Collected data entries
[Start of Attachment]

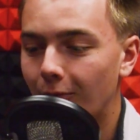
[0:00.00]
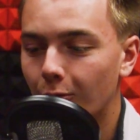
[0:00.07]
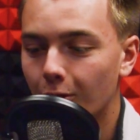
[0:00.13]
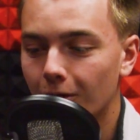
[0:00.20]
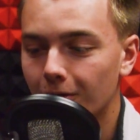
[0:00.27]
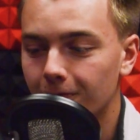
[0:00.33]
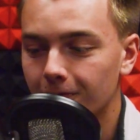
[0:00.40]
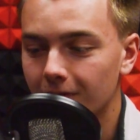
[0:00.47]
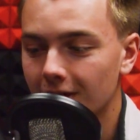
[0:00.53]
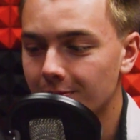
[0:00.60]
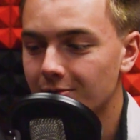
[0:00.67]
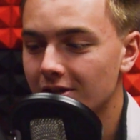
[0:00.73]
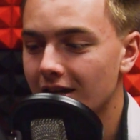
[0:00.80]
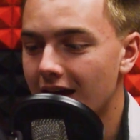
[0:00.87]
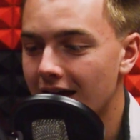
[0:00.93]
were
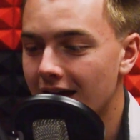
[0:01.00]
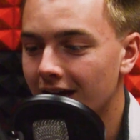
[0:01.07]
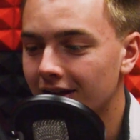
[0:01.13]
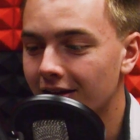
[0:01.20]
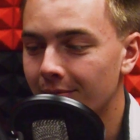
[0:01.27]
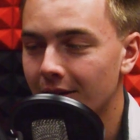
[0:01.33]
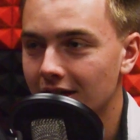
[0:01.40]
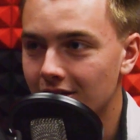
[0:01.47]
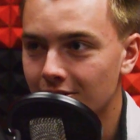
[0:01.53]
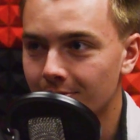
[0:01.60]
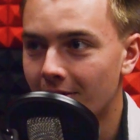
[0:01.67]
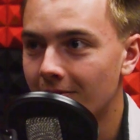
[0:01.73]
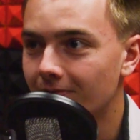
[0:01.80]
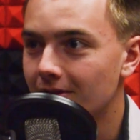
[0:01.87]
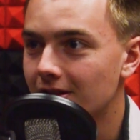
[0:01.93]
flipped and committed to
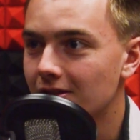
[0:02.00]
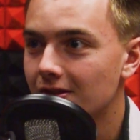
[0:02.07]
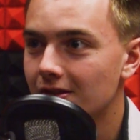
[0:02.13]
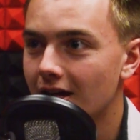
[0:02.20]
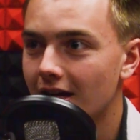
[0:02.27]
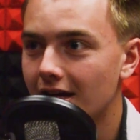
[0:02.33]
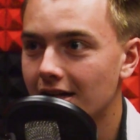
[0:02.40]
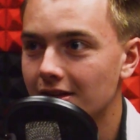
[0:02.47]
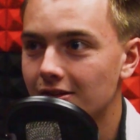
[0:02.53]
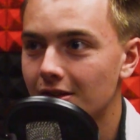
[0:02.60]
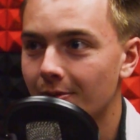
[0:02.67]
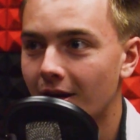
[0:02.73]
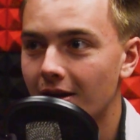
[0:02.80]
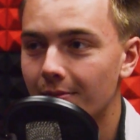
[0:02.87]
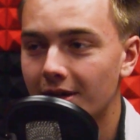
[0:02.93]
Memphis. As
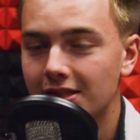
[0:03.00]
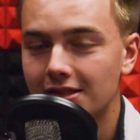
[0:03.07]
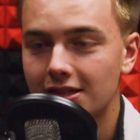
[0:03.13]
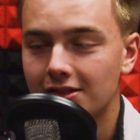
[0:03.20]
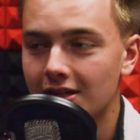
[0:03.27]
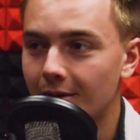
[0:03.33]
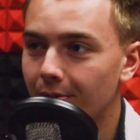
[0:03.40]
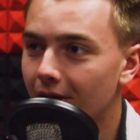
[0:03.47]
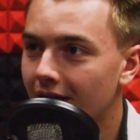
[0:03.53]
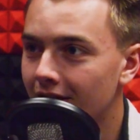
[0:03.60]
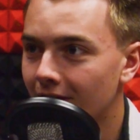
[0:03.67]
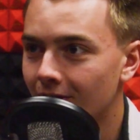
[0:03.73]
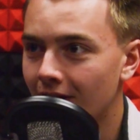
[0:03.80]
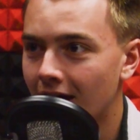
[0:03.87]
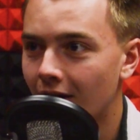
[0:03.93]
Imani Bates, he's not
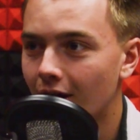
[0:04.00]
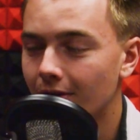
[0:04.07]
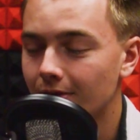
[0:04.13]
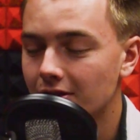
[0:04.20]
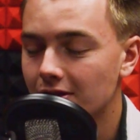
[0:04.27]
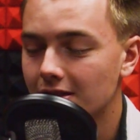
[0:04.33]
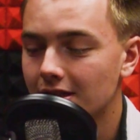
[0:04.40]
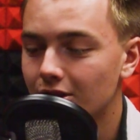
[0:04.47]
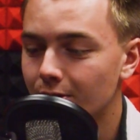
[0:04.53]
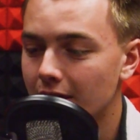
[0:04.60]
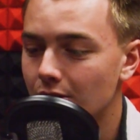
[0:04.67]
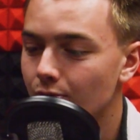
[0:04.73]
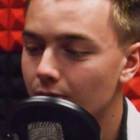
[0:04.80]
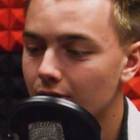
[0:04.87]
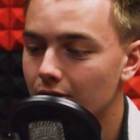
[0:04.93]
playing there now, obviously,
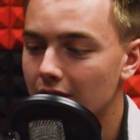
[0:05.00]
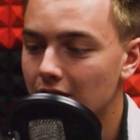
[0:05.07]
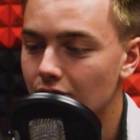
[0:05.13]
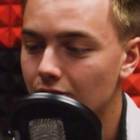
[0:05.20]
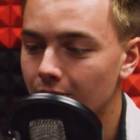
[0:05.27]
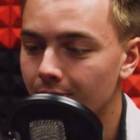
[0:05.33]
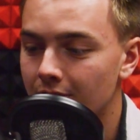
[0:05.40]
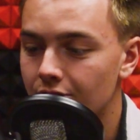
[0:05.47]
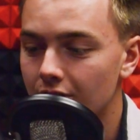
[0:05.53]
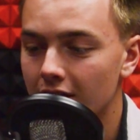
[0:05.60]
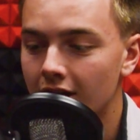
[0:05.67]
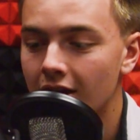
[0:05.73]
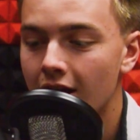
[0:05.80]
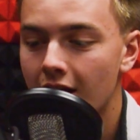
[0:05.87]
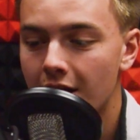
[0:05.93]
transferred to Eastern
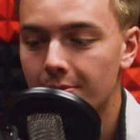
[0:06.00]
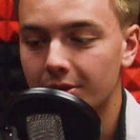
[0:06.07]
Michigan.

[End of Attachment]

* **WORK ORDER**
Return each line of the data, keeping its wording exact and omitting pictures.

* **ANSWER FOR THE TASK**
[0:00.00]
[0:00.07]
[0:00.13]
[0:00.20]
[0:00.27]
[0:00.33]
[0:00.40]
[0:00.47]
[0:00.53]
[0:00.60]
[0:00.67]
[0:00.73]
[0:00.80]
[0:00.87]
[0:00.93]
were
[0:01.00]
[0:01.07]
[0:01.13]
[0:01.20]
[0:01.27]
[0:01.33]
[0:01.40]
[0:01.47]
[0:01.53]
[0:01.60]
[0:01.67]
[0:01.73]
[0:01.80]
[0:01.87]
[0:01.93]
flipped and committed to
[0:02.00]
[0:02.07]
[0:02.13]
[0:02.20]
[0:02.27]
[0:02.33]
[0:02.40]
[0:02.47]
[0:02.53]
[0:02.60]
[0:02.67]
[0:02.73]
[0:02.80]
[0:02.87]
[0:02.93]
Memphis. As
[0:03.00]
[0:03.07]
[0:03.13]
[0:03.20]
[0:03.27]
[0:03.33]
[0:03.40]
[0:03.47]
[0:03.53]
[0:03.60]
[0:03.67]
[0:03.73]
[0:03.80]
[0:03.87]
[0:03.93]
Imani Bates, he's not
[0:04.00]
[0:04.07]
[0:04.13]
[0:04.20]
[0:04.27]
[0:04.33]
[0:04.40]
[0:04.47]
[0:04.53]
[0:04.60]
[0:04.67]
[0:04.73]
[0:04.80]
[0:04.87]
[0:04.93]
playing there now, obviously,
[0:05.00]
[0:05.07]
[0:05.13]
[0:05.20]
[0:05.27]
[0:05.33]
[0:05.40]
[0:05.47]
[0:05.53]
[0:05.60]
[0:05.67]
[0:05.73]
[0:05.80]
[0:05.87]
[0:05.93]
transferred to Eastern
[0:06.00]
[0:06.07]
Michigan.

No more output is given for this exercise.